All the state papers emanating from these Christian men were not only replete with political wisdom, but were, in spirit and sentiment, Christian. Lord Chatham, in the British Parliament, says of them, —

"When your lordships look at the papers transmitted from America, — when you consider their decency, firmness, and wisdom, — you cannot but respect their cause and wish to make it your own. For myself, I must declare and avow that in all my reading and observation, — and it has been my favorite study, — I have read Thucydides, and have studied and admired the master states of the world, — that for solidity of reasoning, force of sagacity, and wisdom of conclusion, under such a complication of difficult circumstances, no nation or body of men can stand in preference to the General Congress in Philadelphia. I trust it is obvious to your lordships that all attempts to impose servitude upon such men, to establish despotism over such a mighty continental nation, must be vain, must be fatal."

Mr. Webster said he never could read this splendid eulogy on the men and state papers of the Revolutionary era without weeping.

Webster also said, ''At that day there could not be found convened on the surface of the globe an equal number of men possessing such enlightened views of government or animated by a higher and a more patriotic motive. They were men full of the spirit of the occasion, imbued deeply with the general sentiment of the country, of large comprehension, long foresight, and of few words. They made no speeches for ostentation; they sat with closed doors, and their great maxim was, 'faire. sans dire.'

" They knew the history of the past, and were alive to all the difficulties and all the duties of the present, and they acted from the first as if the future was all open before them. In such a constellation it would be invidious to point out bright particular stars. Let me only say, what none will consider injustice to others, that George Washington was one of that number. "
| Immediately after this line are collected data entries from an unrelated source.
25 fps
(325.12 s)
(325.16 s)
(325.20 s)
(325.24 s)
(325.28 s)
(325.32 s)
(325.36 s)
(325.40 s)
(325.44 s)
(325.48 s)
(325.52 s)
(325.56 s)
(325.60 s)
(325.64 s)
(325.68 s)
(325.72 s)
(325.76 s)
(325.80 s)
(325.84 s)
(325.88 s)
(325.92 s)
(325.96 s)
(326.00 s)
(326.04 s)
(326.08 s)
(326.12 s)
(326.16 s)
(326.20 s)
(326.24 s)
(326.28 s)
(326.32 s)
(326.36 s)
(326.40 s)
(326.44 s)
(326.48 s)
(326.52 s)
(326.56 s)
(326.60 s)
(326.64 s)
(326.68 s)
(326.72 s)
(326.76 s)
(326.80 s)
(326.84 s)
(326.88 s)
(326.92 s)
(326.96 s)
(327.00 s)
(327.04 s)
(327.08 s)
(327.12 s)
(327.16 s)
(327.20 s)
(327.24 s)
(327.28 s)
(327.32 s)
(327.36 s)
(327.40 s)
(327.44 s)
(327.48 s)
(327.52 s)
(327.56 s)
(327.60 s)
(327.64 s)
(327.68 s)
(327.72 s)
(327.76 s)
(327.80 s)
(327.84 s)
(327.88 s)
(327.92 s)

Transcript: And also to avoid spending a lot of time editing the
The proceedings of this assembly were introduced by religious observances and devout supplications to the throne of grace for the inspirations of wisdom and the spirit of good counsel.
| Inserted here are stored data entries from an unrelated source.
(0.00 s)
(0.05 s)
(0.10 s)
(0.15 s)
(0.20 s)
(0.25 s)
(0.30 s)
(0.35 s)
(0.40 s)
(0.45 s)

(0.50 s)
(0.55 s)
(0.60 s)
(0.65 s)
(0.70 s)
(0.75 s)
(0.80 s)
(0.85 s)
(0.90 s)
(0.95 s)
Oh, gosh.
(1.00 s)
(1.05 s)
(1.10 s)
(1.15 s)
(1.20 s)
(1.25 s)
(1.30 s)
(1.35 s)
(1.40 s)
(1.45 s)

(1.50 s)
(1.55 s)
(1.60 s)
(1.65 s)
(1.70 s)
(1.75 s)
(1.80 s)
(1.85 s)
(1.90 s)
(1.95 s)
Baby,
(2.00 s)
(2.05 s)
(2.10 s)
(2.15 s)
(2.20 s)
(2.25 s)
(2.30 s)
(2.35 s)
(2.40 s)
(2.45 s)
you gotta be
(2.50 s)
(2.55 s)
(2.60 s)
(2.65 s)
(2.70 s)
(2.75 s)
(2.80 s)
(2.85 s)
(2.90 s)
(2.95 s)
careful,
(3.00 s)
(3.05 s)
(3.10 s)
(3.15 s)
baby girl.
"Regarding the public characters who presided over our affairs during the stormy period of the war, and those on whom was devolved the yet more difficult and even more important duty of creating a system of government for the republic they have conducted to independence, we cannot refrain from a conviction that they were specially called to their high mission by a wise and an all-beneficent Providence. The extraordinary intelligence and virtue displayed in the Continental Congress were recognized by sagacious and dispassionate observers throughout the world. Mirabeau, the great French statesman, spoke of it as a company of demi-gods."